Se alejó apresuradamente y yo permanecí unos momentos en el pasillo, mirándole. Los lunes, tenía estudio con Miss Rata Paca durante la clase sexta y pensaba que podría escabullirme por la trasera sin ser advertido, ya lo había hecho en otras ocasiones. Además, los veteranos suelen salir con bien en estos casos, como estaba aprendiendo con rapidez.

Permanecí allí, tratando de ahuyentar una sensación de pánico que nunca volvería a ser tan amorfa o inconcreta. Algo marchaba mal, había algo discordante, algo que no encajaba. Sentí un escalofrío que ni el brillante sol de octubre que se derramaba por todas las ventanas de las escuelas superiores de todo el mundo podía aliviar. Las cosas eran como lo habían sido siempre, pero estaban disponiéndose a cambiar: lo sentía.

Permanecí allí tratando de recuperarme, intentando decirme a mí mismo que el escalofrío no era más que mi temor por mi propio futuro y que ese era el cambio que me inquietaba. Quizás eso fuera parte de la cosa. Pero no era toda la cosa. Ese jodido coche. «Que me ahorquen si sé por qué lo quieres, muchacho. Es el as de picas». Vi a Mr. Leheureux que volvía del despacho y empecé a moverme.

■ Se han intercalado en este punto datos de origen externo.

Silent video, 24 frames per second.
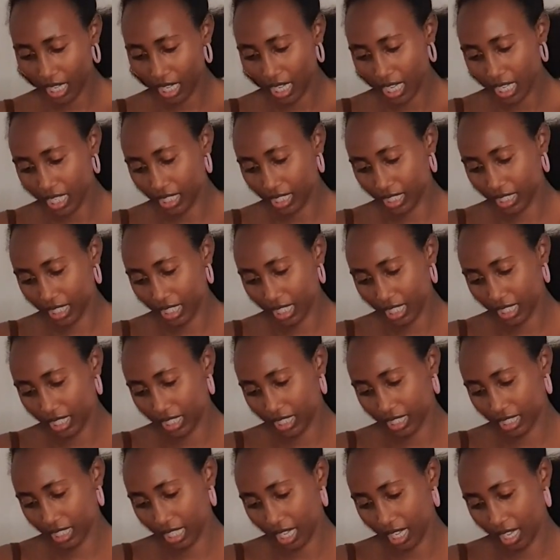is this
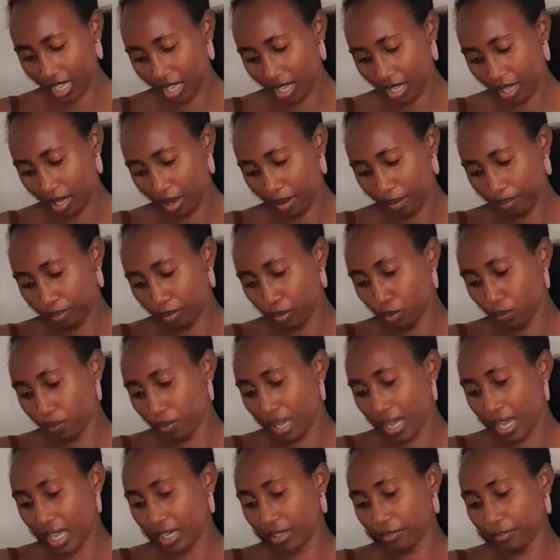blue
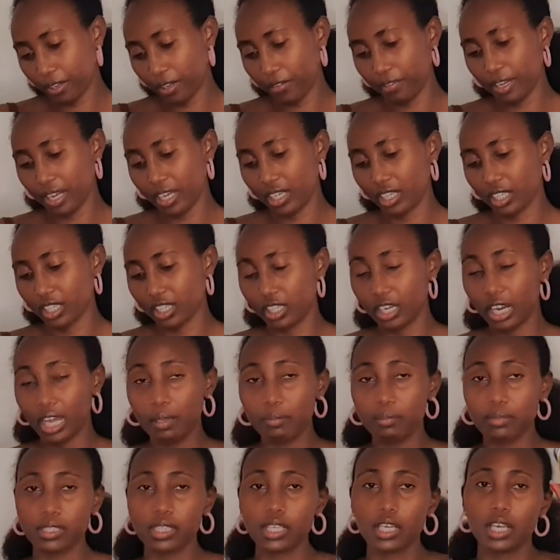band 500
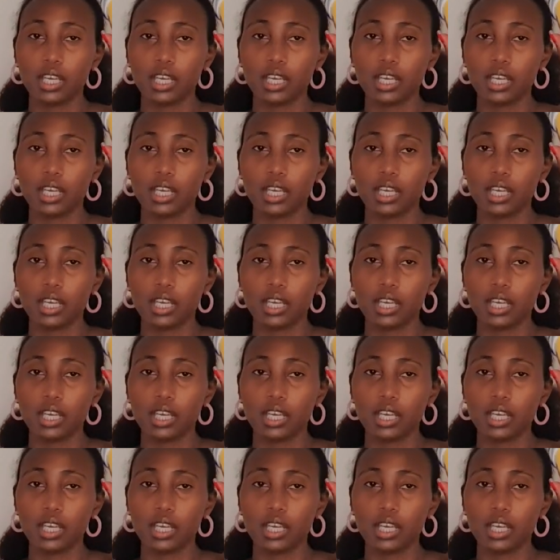grams.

Yo creo que todo el mundo tiene en la cabeza una especie de pala, y en momentos de tensión o de inquietud puede accionarla y, simplemente, arrojar todo por la gran grieta que se abre en el suelo de su mente consciente. Deshacerse de ello. Enterrarlo. Salvo que esa grieta va a dar al subconsciente y, a veces, en sueños, los cadáveres se levantan y andan. Esa noche, volví a soñar con Christine, esta vez con Arnie sentado al volante, balanceándose obscenamente el cadáver putrefacto de Roland D. LeBay en el asiento derecho mientras el coche se abalanzaba contra mí desde el garaje, prendiéndome en los salvajes círculos de sus faros.

Desperté con la almohada apretada contra la boca para sofocar mis gritos.